Conheceu a primeira mulher no primeiro dia em que entrou para o 1º ciclo. «Estudávamos num sótão, de um engenheiro de aeronáutica civil que nos dava explicações. Ficava nas Escadinhas dos Terramotos e eu ia e vinha a pé, todos as noites, da Calçada do Combro para lá» Parte da viagem acabava por ser feita em conjunto e quando Ilídio Ferreira tinha 25 anos casaram. A mulher de Ilídio Ferreira também foi trabalhar para a Sacor. Este casamento durou 12 anos e depois deu-se a separação. «Ainda não havia a lei do divórcio e os filhos ficaram com a mãe, como era normal na altura. Todos os dias ia lá de manhã e à noite e às tantas resolvi ensinar aos mais novos (oito e nove anos) o caminho do Lumiar, onde viviam, para Odivelas onde tinha a minha casa».

Um dia esses dois filhos apareceram-lhe em casa «De mala aviada» dizendo que queriam viver com o pai. «Peguei no telefone e liguei à mãe deles que disse que era a vontade deles e que não havia problema algum». Na altura já Ilídio Ferreira estava com a sua atual mulher, há um ano, que recebeu bem as crianças. A seguir também a filha, de 13 anos, resolveu vir viver com o pai. «Mais tarde foi a minha ex-mulher que me disse que o filho mais velho, sem os irmãos não era o mesmo e achámos bem que ele viesse também para a minha casa». Depois de cinco anos de separação acabou por acontecer o divórcio oficial. «A minha segunda mulher foi e é uma grande mulher e uma grande mãe para os meus filhos e agora uma grande avó para os meus netos».

O filho Pedro é jornalista na SIC. «Diz a professora que é o único aluno seu que foi sempre aquilo que quis ser». Outro filho é engenheiro na EDP. A filha está no Hospital de Angra do Heroísmo como técnica de Anatomia Patológica. Desta filha tem dois netos e uma neta que já está formada e a trabalhar. O quarto filho está na Loja do Cidadão em Odivelas e é coordenador de turno no balcão dos SMAS. «Os meus filhos são sérios e trabalhadores e foram a maior riqueza que tive».

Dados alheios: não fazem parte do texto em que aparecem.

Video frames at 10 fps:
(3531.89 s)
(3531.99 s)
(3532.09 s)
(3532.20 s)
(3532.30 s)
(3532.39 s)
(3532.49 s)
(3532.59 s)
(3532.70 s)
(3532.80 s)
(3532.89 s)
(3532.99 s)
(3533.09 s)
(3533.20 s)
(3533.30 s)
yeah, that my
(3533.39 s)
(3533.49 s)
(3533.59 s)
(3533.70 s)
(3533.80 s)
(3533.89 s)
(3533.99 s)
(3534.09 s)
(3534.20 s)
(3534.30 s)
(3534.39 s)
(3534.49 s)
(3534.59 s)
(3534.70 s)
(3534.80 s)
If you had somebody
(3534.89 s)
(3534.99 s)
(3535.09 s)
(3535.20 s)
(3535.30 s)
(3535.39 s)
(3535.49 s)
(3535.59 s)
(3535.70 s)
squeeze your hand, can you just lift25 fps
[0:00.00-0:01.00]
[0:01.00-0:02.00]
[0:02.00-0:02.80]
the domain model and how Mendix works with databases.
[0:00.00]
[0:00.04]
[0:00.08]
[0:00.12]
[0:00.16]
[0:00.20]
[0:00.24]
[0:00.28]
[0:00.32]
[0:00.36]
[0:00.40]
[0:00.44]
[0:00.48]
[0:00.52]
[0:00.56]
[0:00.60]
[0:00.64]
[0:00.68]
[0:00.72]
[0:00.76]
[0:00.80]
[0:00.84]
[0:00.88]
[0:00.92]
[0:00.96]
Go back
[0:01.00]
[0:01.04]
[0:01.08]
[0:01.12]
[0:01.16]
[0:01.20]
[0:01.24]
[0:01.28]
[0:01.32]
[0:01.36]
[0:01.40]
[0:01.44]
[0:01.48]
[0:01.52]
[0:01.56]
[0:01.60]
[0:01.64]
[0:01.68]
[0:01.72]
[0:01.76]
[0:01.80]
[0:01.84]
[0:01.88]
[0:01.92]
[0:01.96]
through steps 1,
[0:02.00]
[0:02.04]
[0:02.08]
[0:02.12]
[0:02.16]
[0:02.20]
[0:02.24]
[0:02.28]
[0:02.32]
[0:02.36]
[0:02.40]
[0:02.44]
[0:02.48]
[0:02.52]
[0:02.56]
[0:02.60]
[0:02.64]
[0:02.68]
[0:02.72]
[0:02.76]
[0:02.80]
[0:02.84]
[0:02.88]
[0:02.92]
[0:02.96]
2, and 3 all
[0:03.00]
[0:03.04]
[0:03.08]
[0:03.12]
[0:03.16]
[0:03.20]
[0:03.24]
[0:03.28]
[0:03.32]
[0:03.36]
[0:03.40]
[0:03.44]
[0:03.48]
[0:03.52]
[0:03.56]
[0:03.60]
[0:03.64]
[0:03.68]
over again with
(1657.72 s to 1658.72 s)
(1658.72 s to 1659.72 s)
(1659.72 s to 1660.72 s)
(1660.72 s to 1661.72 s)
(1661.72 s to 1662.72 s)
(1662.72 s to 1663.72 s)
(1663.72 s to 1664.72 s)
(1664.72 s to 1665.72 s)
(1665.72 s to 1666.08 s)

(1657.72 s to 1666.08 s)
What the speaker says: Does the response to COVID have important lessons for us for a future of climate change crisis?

Apesar da sua atividade autárquica Ilídio Ferreira garante que é um avô muito presente. «Nunca perco uma oportunidade de estar com eles. Tenho quatro netas na Secundária de Odivelas que vêm uma vez por semana almoçar a minha casa. Outros dois netos moram no mesmo prédio e tenho outro que me revejo nele. É o mais novo, tem cinco anos e é o número 10. Parece que estou me estou a ver quando tinha a idade dele. Chama-se Bernardo Ilídio, É um tangas dos diabos, a avó sofre muito com ele».

A mulher, Margarida Ferreira, «Foi uma ativista muito importante do partido, esteve no executivo da Junta de Freguesia de Odivelas, foi ela que procedeu ao levantamento do cemitério de Odivelas e à sua transferência para as Patameiras. Foi presidente da Assembleia de Freguesia. Desde que me viu envolver-me, da forma que me envolvo, dedicou-se à família e o partido concordou». Ilídio Ferreira nunca pôs condições ao PCP para qualquer tarefa mas agora, quando foi indicado para cabeça de lista da CDU à União das Freguesias de Ramada/Caneças disse que só aceitaria de a mulher concordasse. «Claro que ela como militante analisou a situação e concordou e está comigo até às últimas consequências».

Ilídio Ferreira foi criado com os avós até aos dez anos e depois com o pai. «Foram as pessoas mais importantes da minha vida» e acredita que os seus filhos e os seus netos um dia também dirão isso de si.